01 November 2012
A History photographed: Canada in World War 1
Joker, patriotic fund collector
This work (Joker, waiting for the call, shelfmark HS85/10, by creator: D. Will McKay, producer: British Library), identified by British Library, is free of known copyright restrictions.
A milestone to celebrate with you all today. After much selection, work-flow organisation, scanning, quality checking and metadata addition, a selection of photographs of Canadian troops departing for war in Europe is now available via the Library’s Digitised Manuscripts catalogue. The photographs are a small part of the Library’s contribution to the Europeana Collections 1914-1918 project and will be co-hosted on the British Library and Europeana sites.

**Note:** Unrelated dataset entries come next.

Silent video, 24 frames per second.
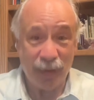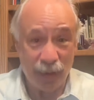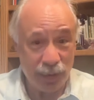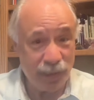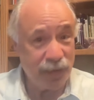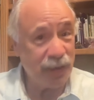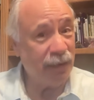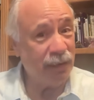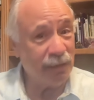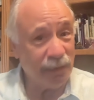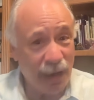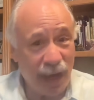
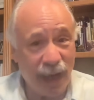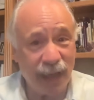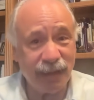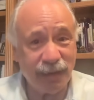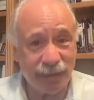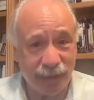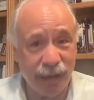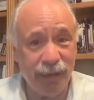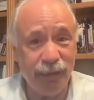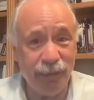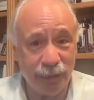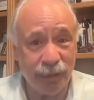There's a
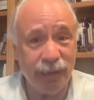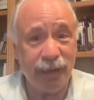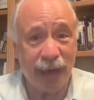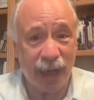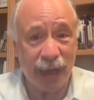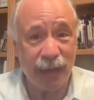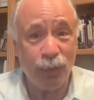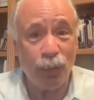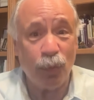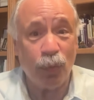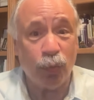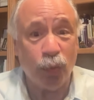lot
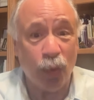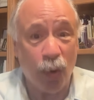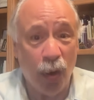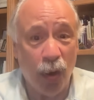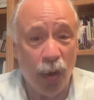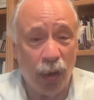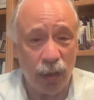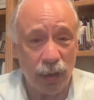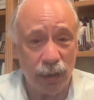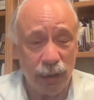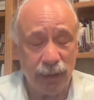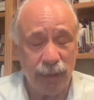
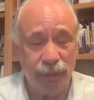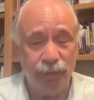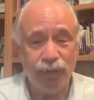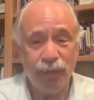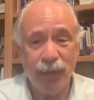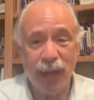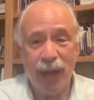wrong.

The Canadian WWI photographs are part of a collection we’ve written about here before; it contains the work of Canadian photographers who copyrighted their work between 1895 and 1924. As a result, the collection contains a number of photographs relating to the war, although almost all of them are produced on Canadian soil. These have been digitised for the Europeana project and just over 150 pictures of regimental mascots, soldiers leaving for Europe, Canadian war work and military inspections are available to search and view in detail.
This work (Scene at embarkation of 26th Battalion and ammunition column, by creator: D. Smith Reid, producer: British Library), identified by British Library, is free of known copyright restrictions.
The bulk of the pictures are battalion panoramas and the scale of these always drives home to me the horror of the war – rows and rows of individuals marching off to a mechanised war which consumed the lives of so many. With that in mind, making these items available online is perhaps a good way to mark the centenary of the war; a forceful reminder of the individual and social cost of the conflict.
If you would like to browse the whole collection of photographs the best way to do this (at the moment) is to use the search function on the homepage of Digitised Manuscripts. Simply add ‘Canada’ as a keyword and reduce the date range to ‘1875 – 2000’, this should bring up just over 150 results. There are a few teething problems to sort out and we’re working on them right now, but if you find any you have my apologies.